By the end of this emotionally complex, thoughtful book, Forster's despondent certainty about unequal love seems a sweeping simplification. Although Davies's own background--Welsh-Chinese parentage, raised in Coventry, teaching in Michigan, resident in Cambridge--explains at least some of the range, it takes real talent to conjure the first-person of a young girl losing her milk teeth or an "unfit mother" recalling the smell of her stolen child's nappies. Davies won plaudits and prizes for his first collection, The Ugliest House in the World; Equal Love fully vindicates his early promise and should find him a whole host of new admirers.--Alan Stewart
--This text refers to an out of print or unavailable edition of this title.
Product Description
Drawing on the author's own cross-cultural inheritance, these stories range across a series of settings and backgrounds.
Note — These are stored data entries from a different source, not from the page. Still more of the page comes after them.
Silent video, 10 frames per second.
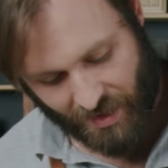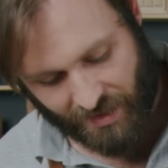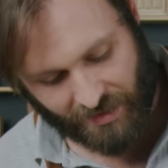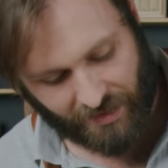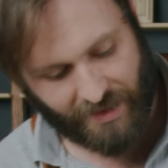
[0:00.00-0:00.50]

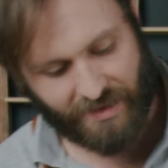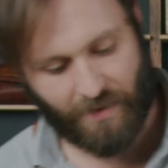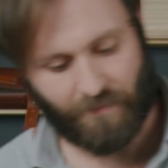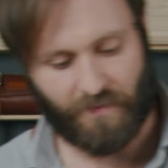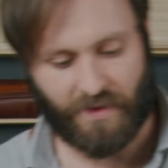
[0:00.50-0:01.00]
just cleaned
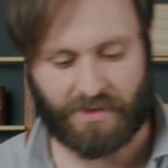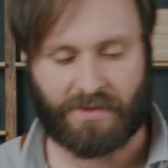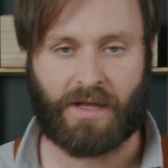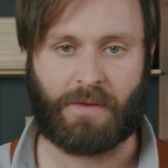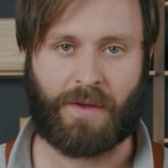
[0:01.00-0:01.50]
up
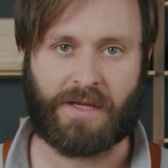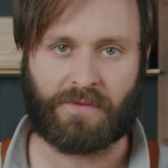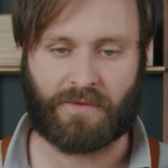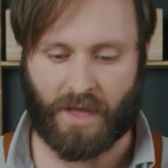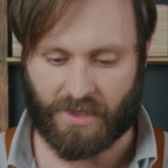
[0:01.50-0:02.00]
this piece
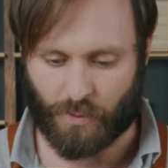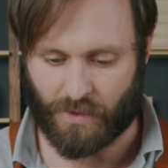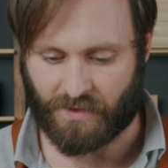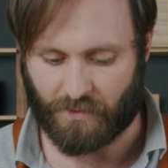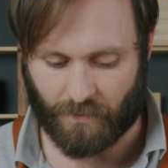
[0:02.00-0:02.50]
of glass
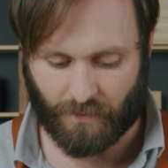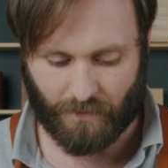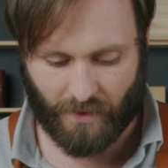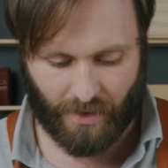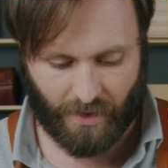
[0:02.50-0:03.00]
with
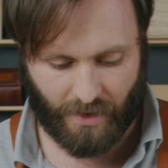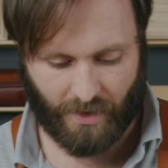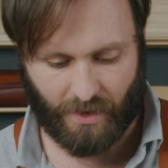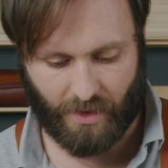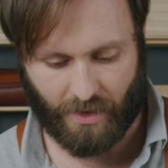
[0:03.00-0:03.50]
some
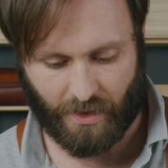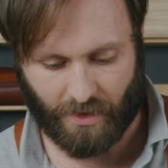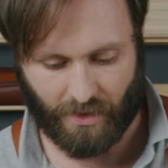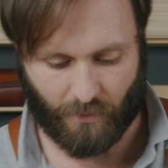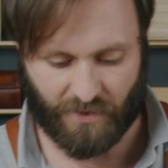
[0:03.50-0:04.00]

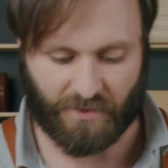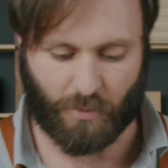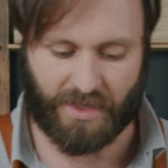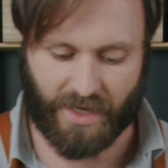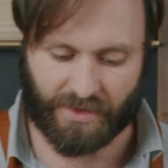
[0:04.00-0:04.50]

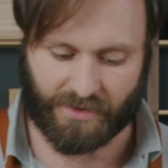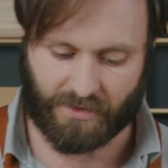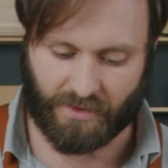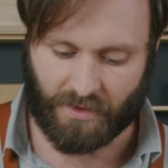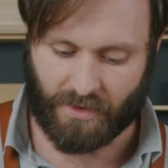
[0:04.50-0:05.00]
Windex.
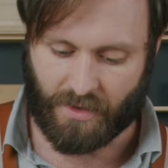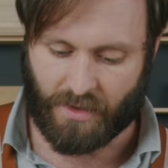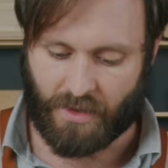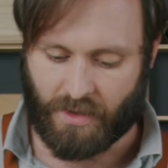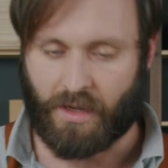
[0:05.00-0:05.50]

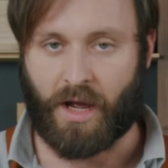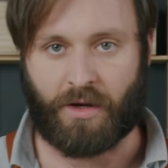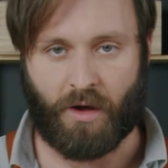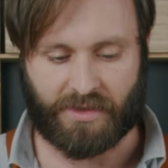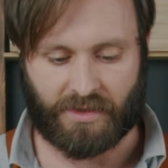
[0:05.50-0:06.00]
A
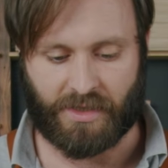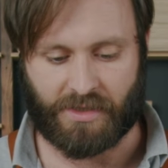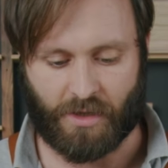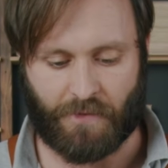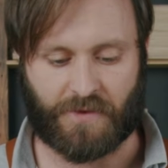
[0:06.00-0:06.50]
nice
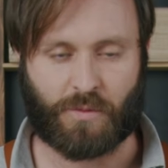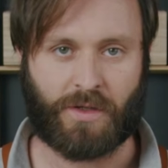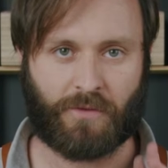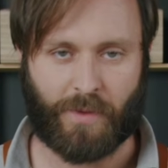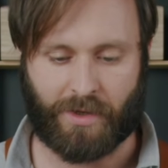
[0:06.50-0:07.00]
clean surface will
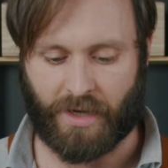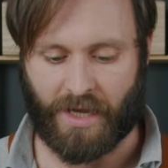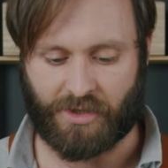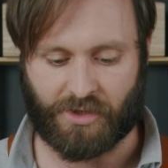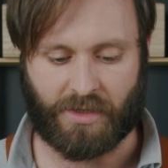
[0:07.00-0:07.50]
give you better
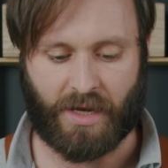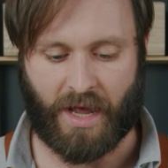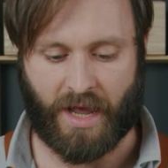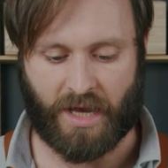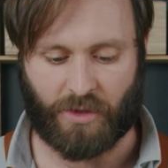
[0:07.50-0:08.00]
adhesion
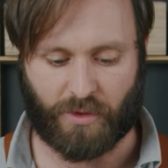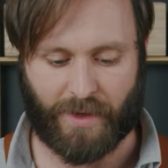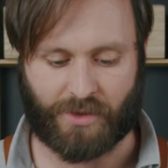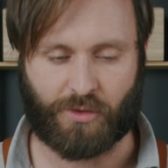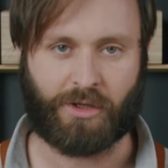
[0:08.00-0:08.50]
and you want to
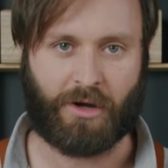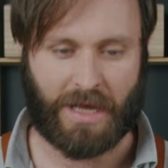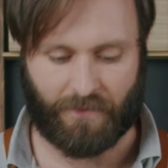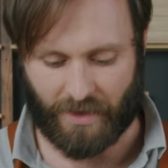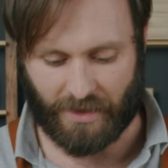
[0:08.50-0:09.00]
make sure you
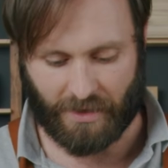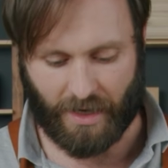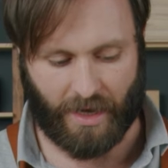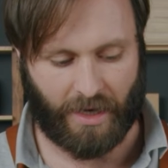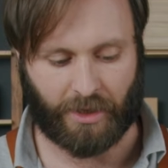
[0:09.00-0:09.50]
don't have any
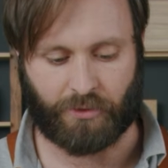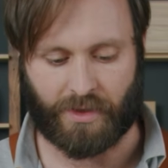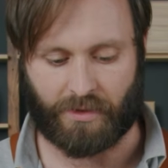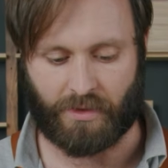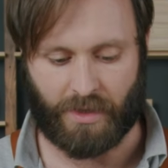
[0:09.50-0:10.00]

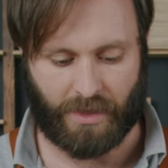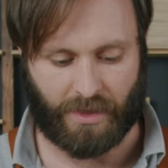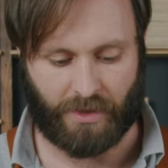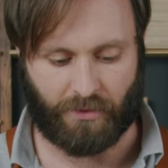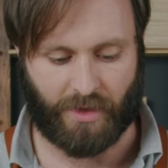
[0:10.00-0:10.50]
grit
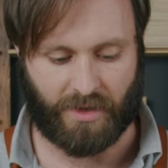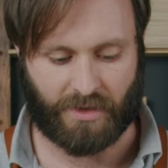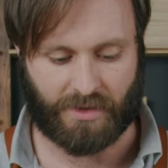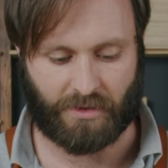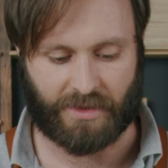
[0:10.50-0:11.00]
or
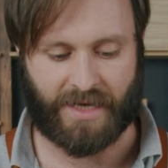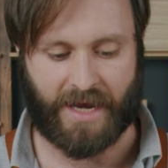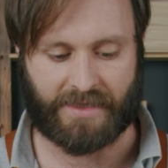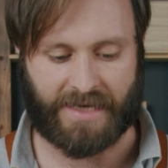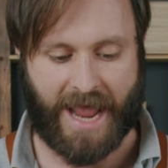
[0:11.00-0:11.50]
anything that's going to
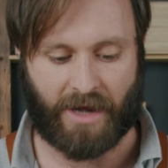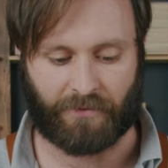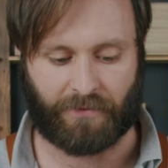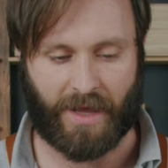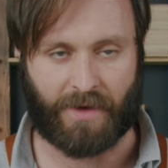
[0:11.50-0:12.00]
take us out
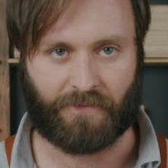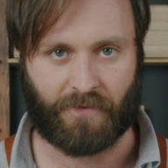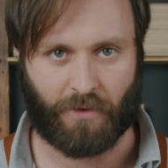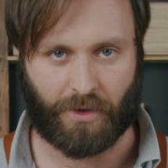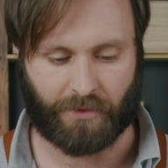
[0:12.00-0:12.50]
of
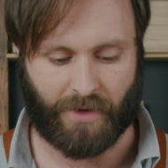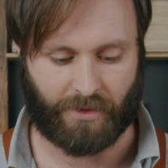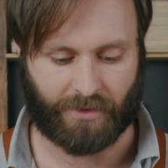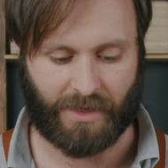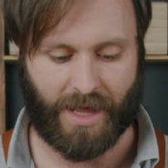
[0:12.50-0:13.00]
floating
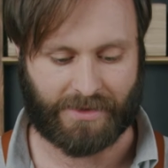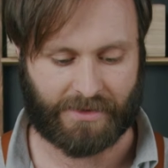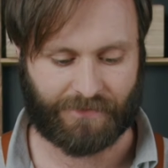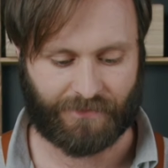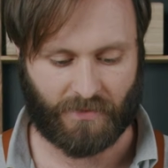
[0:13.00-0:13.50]
around on the
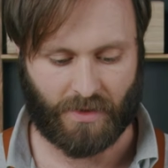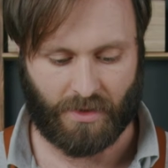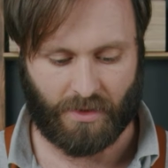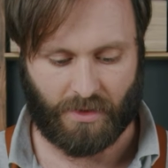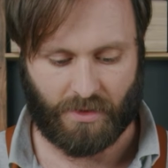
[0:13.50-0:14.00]
glass.
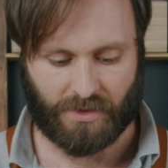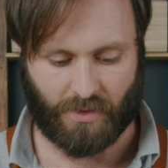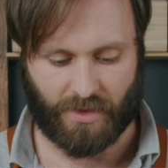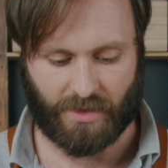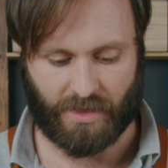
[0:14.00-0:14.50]

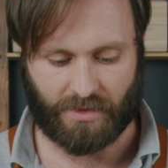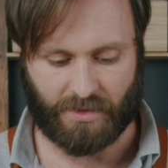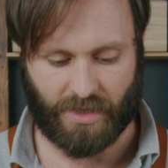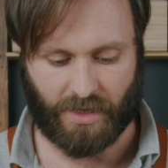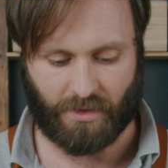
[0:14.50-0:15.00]
So we then need to
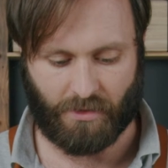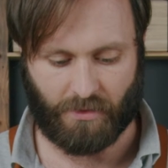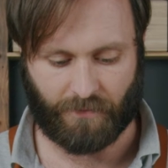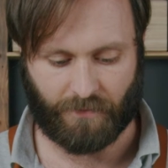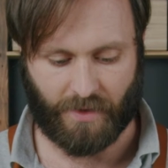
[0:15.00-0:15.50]
take
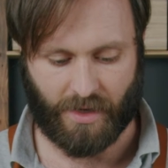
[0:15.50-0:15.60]
off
From a Chinese son gambling with professional moumers to a mixed-race couple who experience a close encounter with an alien being, Ho Davies' characters share an instantly recognisable sense of displacement - these are children of one century, adults of the next - caught between debts to their parents and what they owe their offspring. Sharply observed and compassionate, Equal Love demonstrates the talent of a truly original writer, whose work has already earned comparison with that of Raymond Carver, James Joyce and V. S. Naipaul.